While these approaches deal effectively with the explicit technological problems inherent in data sharing, it is not clear that they adequately deal with many of the tacit and social issues outlined above. Indeed, a metadata model can only provide so much contextual information, leading to a potentially recursive situation in which metadata models require “meta-metadata” in order to be effectively understood.
Recent calls for data sharing suggest that funding agencies believe that groundbreakings scientific research requires more data sharing among scientists. Even if we provide the technical means to move data from one lab to another, however, there may be social barriers to effectively using this data in practice. To design technologies that truly support the conduct of science and not just the sharing of a data set, the designer must understand both the scientific role that data play in producing knowledge, and the social role that data play in the conduct of scientific work.
Data features and properties
Among the most prominent data features and properties which enable the sharing of data we include [65]:
General data set properties (Basic data set properties such as owner, creation date, size, format, etc)
Experimental properties (Conditions and properties of the scientific experiment that generated or is to be applied to the data)
Data provenance (Relationship of data to previous versions and other data sources)
Integration (Relationship of data subsets within a full data set)
Analysis and interpretation ( Notes, experiences, interpretations, and knowledge generated from analysis of data)
Physical organization (Mapping of data sets to physical storage structure such as a file system, database, or some other data repository)
Project organization (Mapping of data sets to project hierarchy or organization)
Task (Research task(s) that generated or applies data set)
Experimental process (Relationship of data and tasks to overall experimental process)
User community (Application of data sets to different organizations of users)
Data Sharing Environments
A data sharing environment is composed of a number of capabilities and tools that support the contexts for shared data use.

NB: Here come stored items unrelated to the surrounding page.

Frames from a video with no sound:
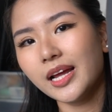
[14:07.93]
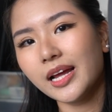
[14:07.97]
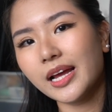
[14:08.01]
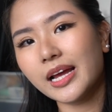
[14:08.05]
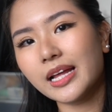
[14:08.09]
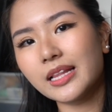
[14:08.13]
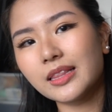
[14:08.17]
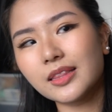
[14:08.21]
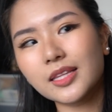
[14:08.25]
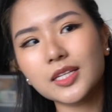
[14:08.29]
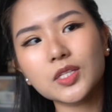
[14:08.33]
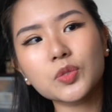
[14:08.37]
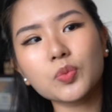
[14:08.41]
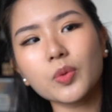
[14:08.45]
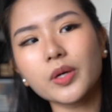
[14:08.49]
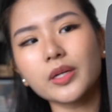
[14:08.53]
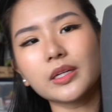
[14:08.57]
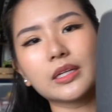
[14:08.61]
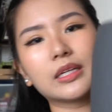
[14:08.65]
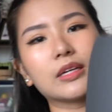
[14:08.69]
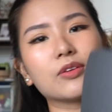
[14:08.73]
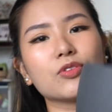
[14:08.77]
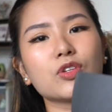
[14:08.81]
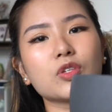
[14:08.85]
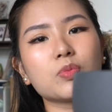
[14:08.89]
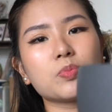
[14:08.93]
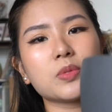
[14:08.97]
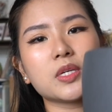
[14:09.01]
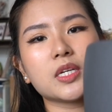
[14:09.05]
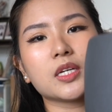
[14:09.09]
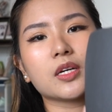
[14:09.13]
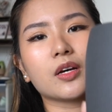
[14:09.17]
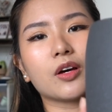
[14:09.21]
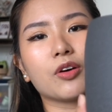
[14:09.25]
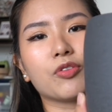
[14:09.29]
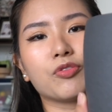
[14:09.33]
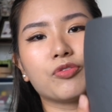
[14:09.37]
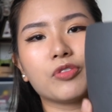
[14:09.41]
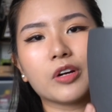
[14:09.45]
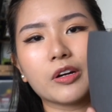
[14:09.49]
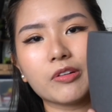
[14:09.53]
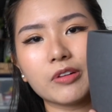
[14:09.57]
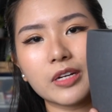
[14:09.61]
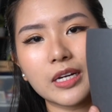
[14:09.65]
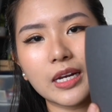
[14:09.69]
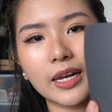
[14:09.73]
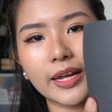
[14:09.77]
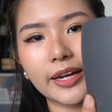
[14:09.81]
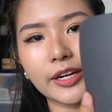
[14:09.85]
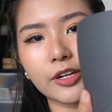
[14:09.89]
and this one gives me a
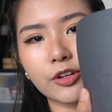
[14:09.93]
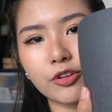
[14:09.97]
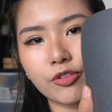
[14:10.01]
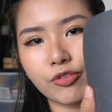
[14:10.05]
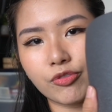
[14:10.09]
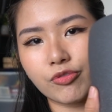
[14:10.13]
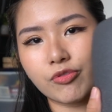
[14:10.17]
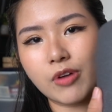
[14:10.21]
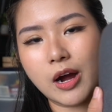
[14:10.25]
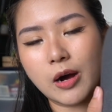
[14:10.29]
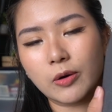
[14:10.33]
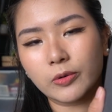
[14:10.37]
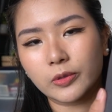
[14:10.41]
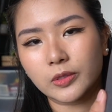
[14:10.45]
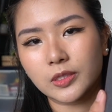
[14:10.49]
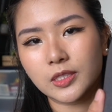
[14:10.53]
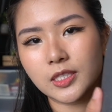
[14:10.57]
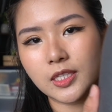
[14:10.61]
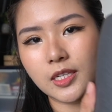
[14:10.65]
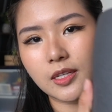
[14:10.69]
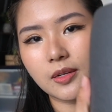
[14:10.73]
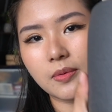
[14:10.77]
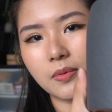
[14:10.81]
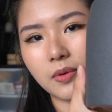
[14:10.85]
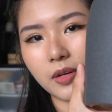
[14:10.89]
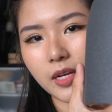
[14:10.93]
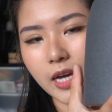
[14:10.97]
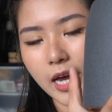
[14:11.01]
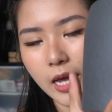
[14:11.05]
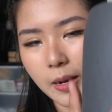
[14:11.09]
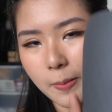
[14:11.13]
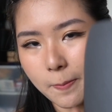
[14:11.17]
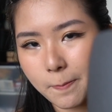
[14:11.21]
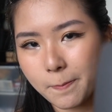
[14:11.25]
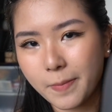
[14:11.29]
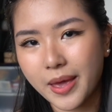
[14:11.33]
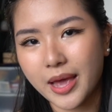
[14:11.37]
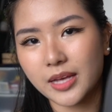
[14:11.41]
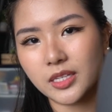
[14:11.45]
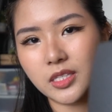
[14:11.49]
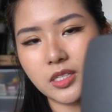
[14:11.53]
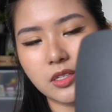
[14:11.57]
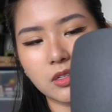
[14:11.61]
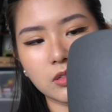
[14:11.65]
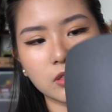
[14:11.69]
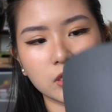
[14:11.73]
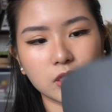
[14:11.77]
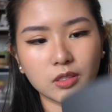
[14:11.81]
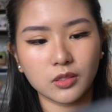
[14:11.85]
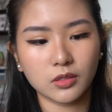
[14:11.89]
very like grounded kind of
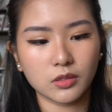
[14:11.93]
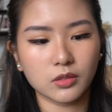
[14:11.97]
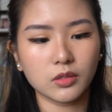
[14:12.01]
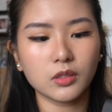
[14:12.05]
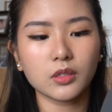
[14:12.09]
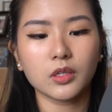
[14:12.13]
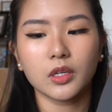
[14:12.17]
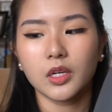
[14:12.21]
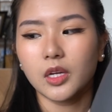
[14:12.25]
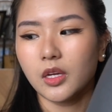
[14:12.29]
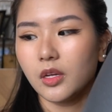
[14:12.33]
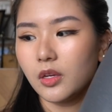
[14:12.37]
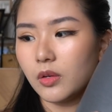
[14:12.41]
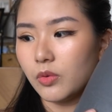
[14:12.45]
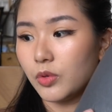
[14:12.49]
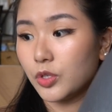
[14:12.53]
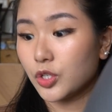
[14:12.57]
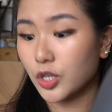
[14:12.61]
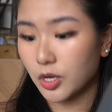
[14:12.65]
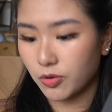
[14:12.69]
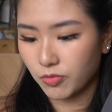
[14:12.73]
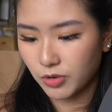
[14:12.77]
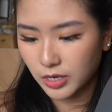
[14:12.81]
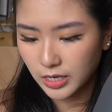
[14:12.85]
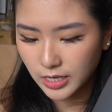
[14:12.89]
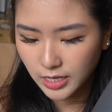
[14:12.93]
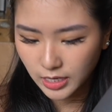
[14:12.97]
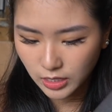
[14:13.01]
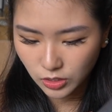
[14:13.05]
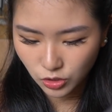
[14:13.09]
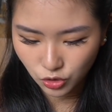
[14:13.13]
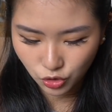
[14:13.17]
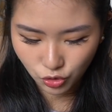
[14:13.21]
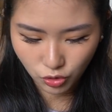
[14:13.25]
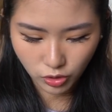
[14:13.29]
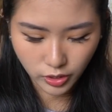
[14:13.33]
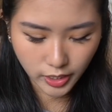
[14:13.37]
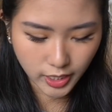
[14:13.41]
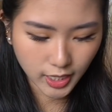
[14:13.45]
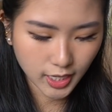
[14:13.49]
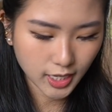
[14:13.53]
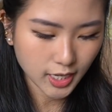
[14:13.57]
masculine look, which I really enjoy. enjoy.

Here, we list some of these data sharing capabilities/tools:
Data Browsing tools
Data Viewing tools
Data Translations capabilities and tools
Capabilities for accessing and applying external databases
Database Connection tools
Subscription capabilities
Notification capabilities
Annotation tools
As one important objective of the research data infrastructures is the creation of scientific collaborative environments, they have to support efficient and effective data sharing environments which constitute a key component of the collaborative environments.